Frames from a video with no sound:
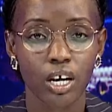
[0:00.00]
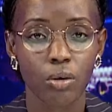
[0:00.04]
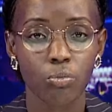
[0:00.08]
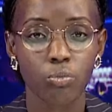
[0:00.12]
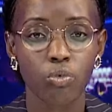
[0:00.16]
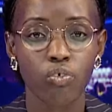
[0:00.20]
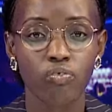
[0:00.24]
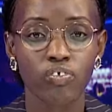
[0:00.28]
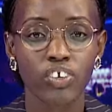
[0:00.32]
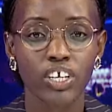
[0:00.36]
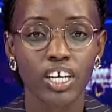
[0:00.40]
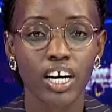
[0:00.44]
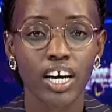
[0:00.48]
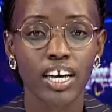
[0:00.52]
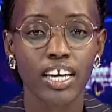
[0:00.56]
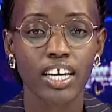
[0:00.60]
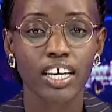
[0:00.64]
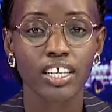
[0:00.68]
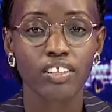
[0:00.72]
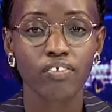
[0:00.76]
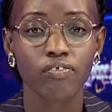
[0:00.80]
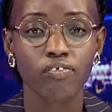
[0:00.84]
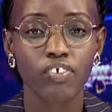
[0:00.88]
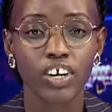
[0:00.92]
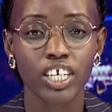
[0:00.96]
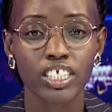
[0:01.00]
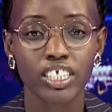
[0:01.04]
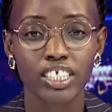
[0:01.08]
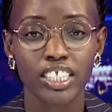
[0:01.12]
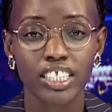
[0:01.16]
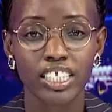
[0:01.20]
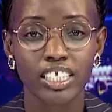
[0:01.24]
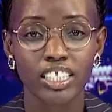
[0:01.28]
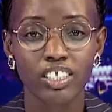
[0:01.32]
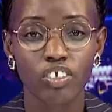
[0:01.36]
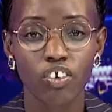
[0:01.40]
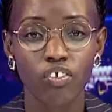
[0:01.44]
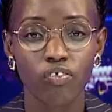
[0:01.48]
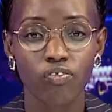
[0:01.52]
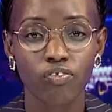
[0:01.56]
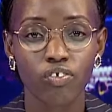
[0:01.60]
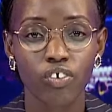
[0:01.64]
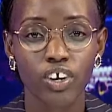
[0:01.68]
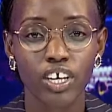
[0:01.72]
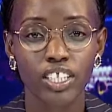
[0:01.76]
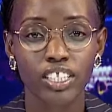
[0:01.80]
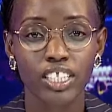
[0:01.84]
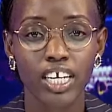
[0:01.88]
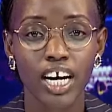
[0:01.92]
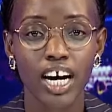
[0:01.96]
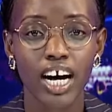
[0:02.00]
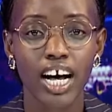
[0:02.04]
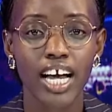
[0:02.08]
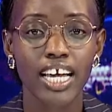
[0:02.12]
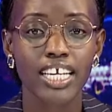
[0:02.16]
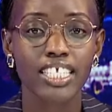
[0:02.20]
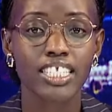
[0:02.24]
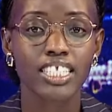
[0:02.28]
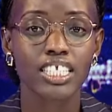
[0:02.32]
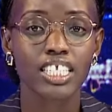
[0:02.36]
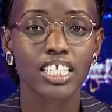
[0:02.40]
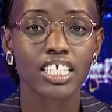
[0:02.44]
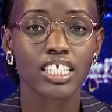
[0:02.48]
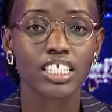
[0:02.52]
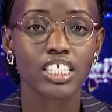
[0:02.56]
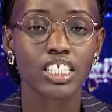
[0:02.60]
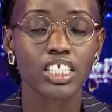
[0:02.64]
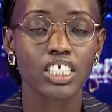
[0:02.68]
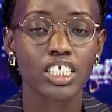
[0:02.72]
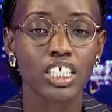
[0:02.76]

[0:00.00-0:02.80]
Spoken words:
Moving ahead, the First Lady of Rwanda, Her Excellency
....................
> **What is expected**
Could you print all of the entries above exactly as written, minus the pictures?

> **Response area**
Frames from a video with no sound:
[0:00.00]
[0:00.04]
[0:00.08]
[0:00.12]
[0:00.16]
[0:00.20]
[0:00.24]
[0:00.28]
[0:00.32]
[0:00.36]
[0:00.40]
[0:00.44]
[0:00.48]
[0:00.52]
[0:00.56]
[0:00.60]
[0:00.64]
[0:00.68]
[0:00.72]
[0:00.76]
[0:00.80]
[0:00.84]
[0:00.88]
[0:00.92]
[0:00.96]
[0:01.00]
[0:01.04]
[0:01.08]
[0:01.12]
[0:01.16]
[0:01.20]
[0:01.24]
[0:01.28]
[0:01.32]
[0:01.36]
[0:01.40]
[0:01.44]
[0:01.48]
[0:01.52]
[0:01.56]
[0:01.60]
[0:01.64]
[0:01.68]
[0:01.72]
[0:01.76]
[0:01.80]
[0:01.84]
[0:01.88]
[0:01.92]
[0:01.96]
[0:02.00]
[0:02.04]
[0:02.08]
[0:02.12]
[0:02.16]
[0:02.20]
[0:02.24]
[0:02.28]
[0:02.32]
[0:02.36]
[0:02.40]
[0:02.44]
[0:02.48]
[0:02.52]
[0:02.56]
[0:02.60]
[0:02.64]
[0:02.68]
[0:02.72]
[0:02.76]

[0:00.00-0:02.80]
Spoken words:
Moving ahead, the First Lady of Rwanda, Her Excellency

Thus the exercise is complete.